[Available data — start]

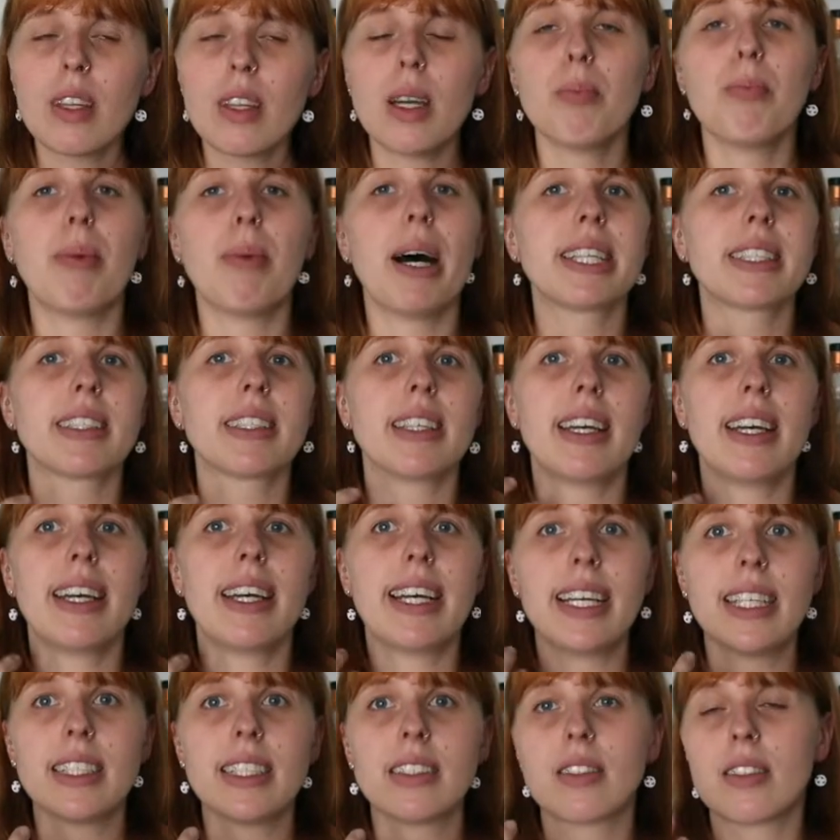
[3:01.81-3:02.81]
but
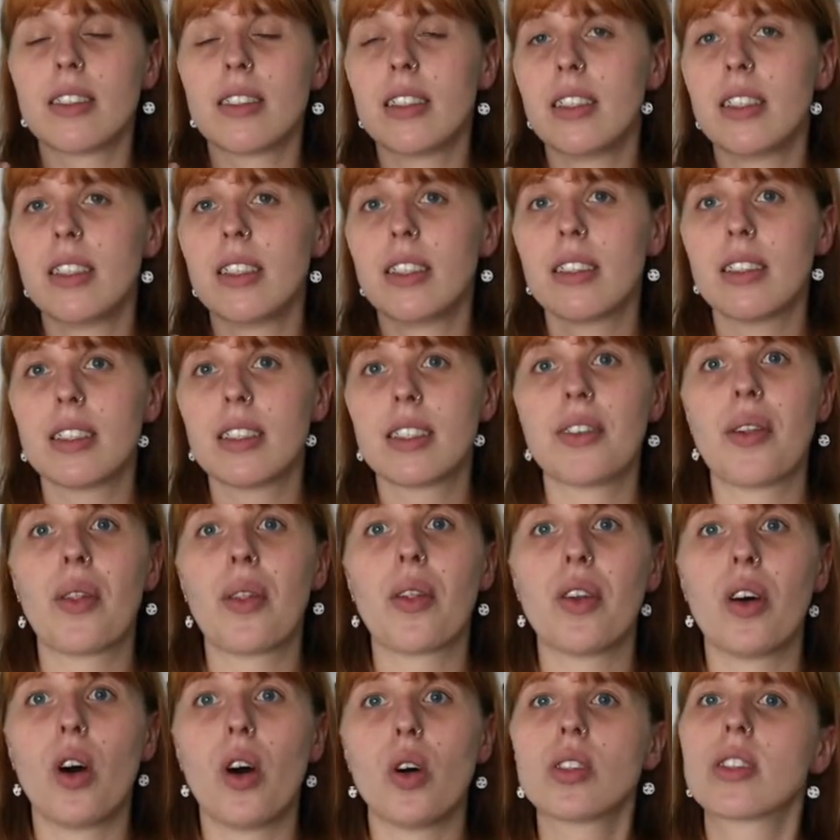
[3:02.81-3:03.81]
as it is in
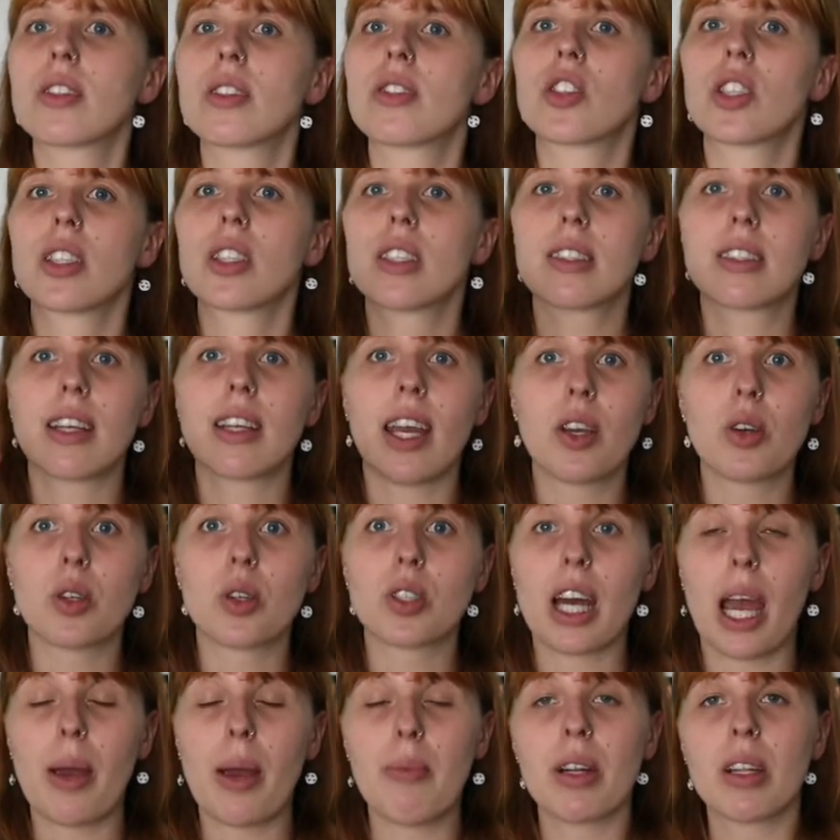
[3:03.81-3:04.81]
the nose, just take your
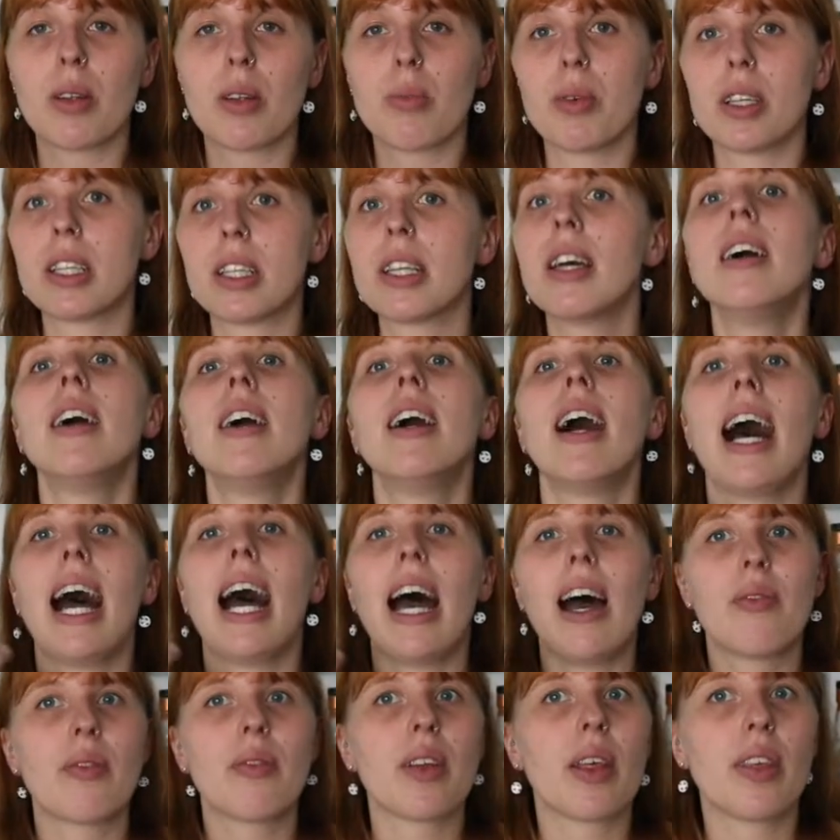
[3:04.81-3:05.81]
time a little bit.
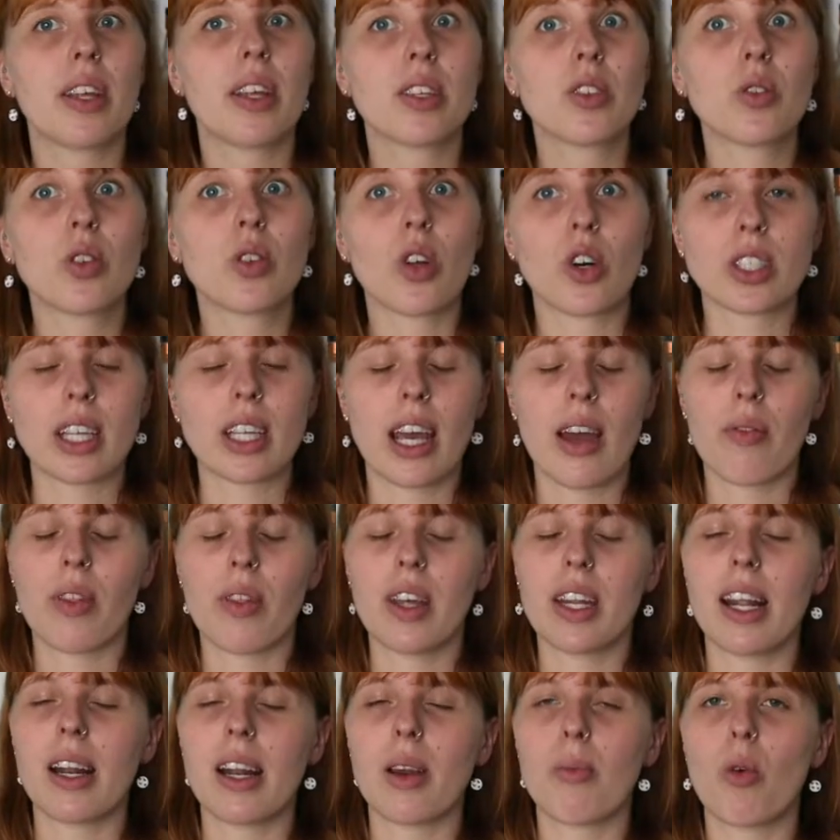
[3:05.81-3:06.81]
After that, you don't have
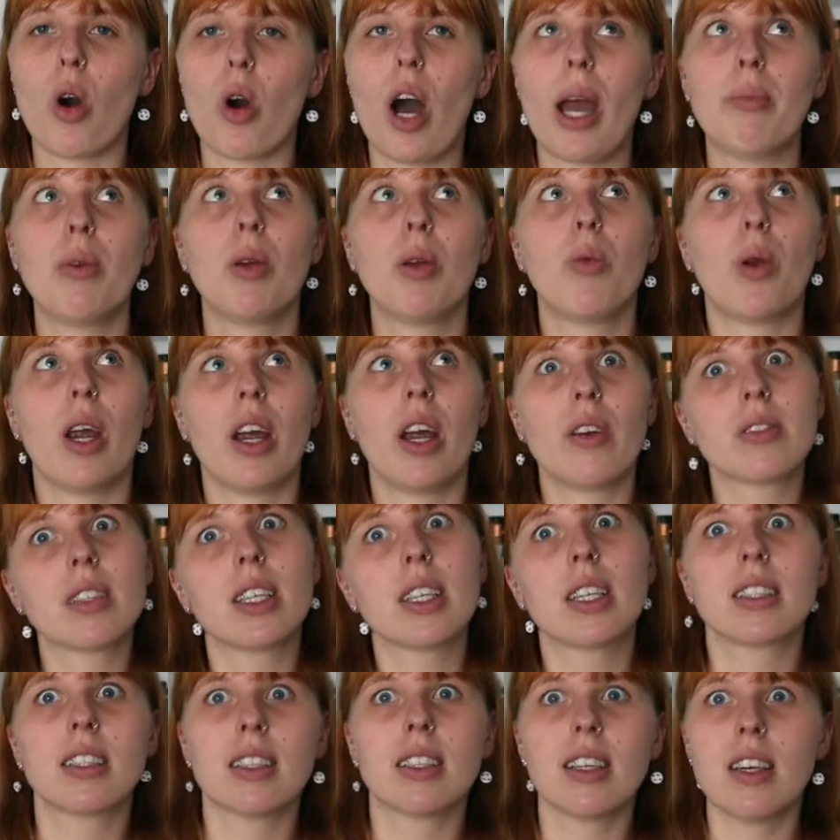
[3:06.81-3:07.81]
that anymore. I mean, we have
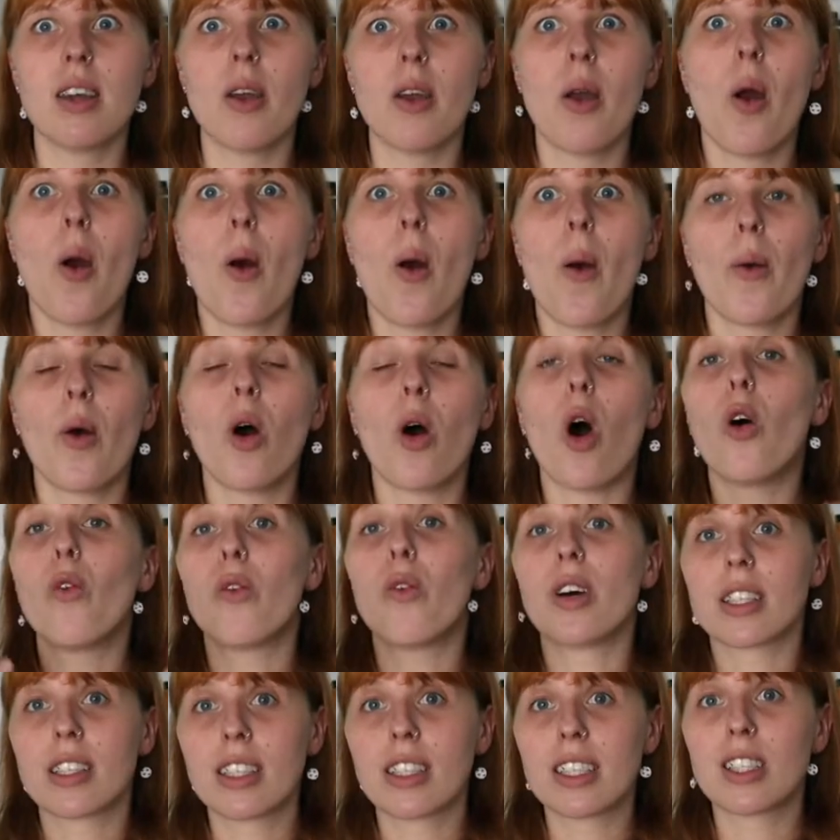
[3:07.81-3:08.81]

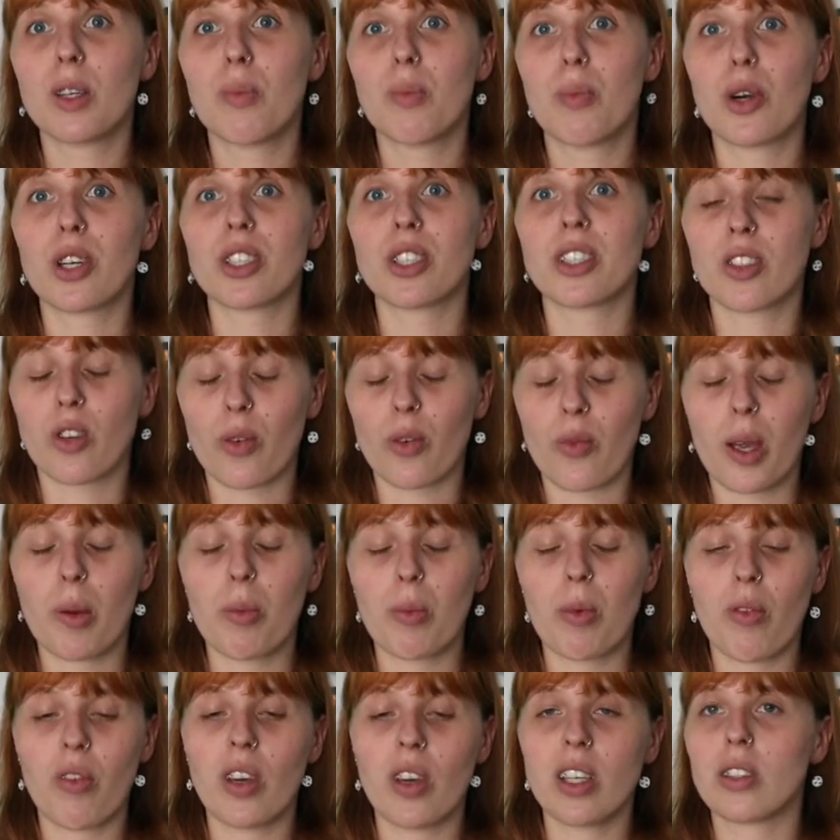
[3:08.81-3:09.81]
over 60% of
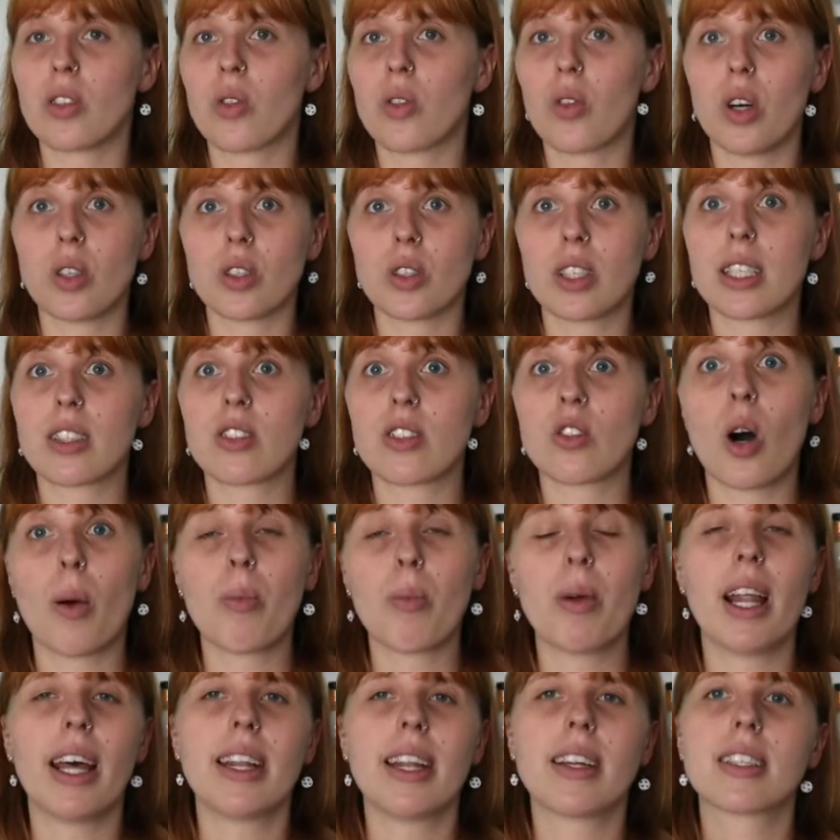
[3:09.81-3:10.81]
ABV, so that's
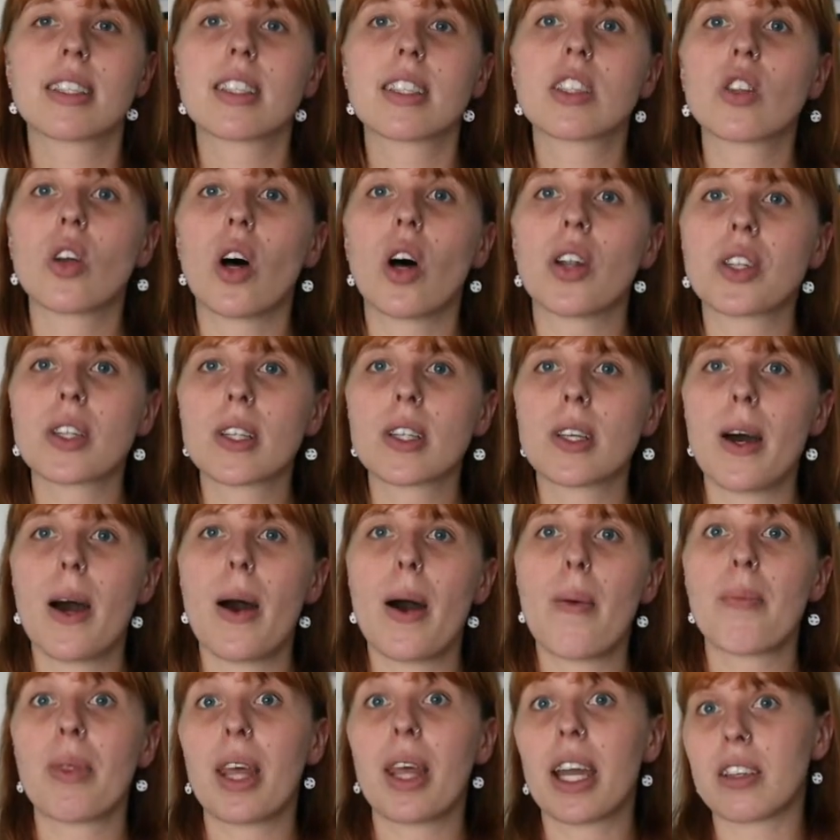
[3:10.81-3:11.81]
normal and it's not
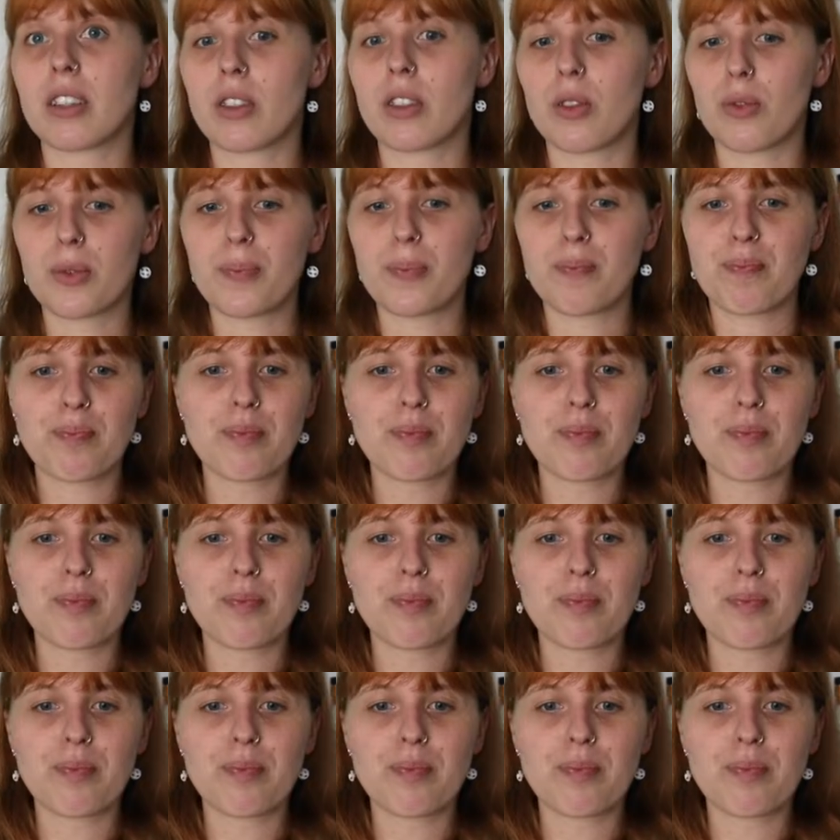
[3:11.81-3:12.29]
negative.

[Available data — finish]

- Task item
An unchanged copy of the listing, with no pictures, should be returned.

- Written reply
[3:01.81-3:02.81]
but
[3:02.81-3:03.81]
as it is in
[3:03.81-3:04.81]
the nose, just take your
[3:04.81-3:05.81]
time a little bit.
[3:05.81-3:06.81]
After that, you don't have
[3:06.81-3:07.81]
that anymore. I mean, we have
[3:07.81-3:08.81]

[3:08.81-3:09.81]
over 60% of
[3:09.81-3:10.81]
ABV, so that's
[3:10.81-3:11.81]
normal and it's not
[3:11.81-3:12.29]
negative.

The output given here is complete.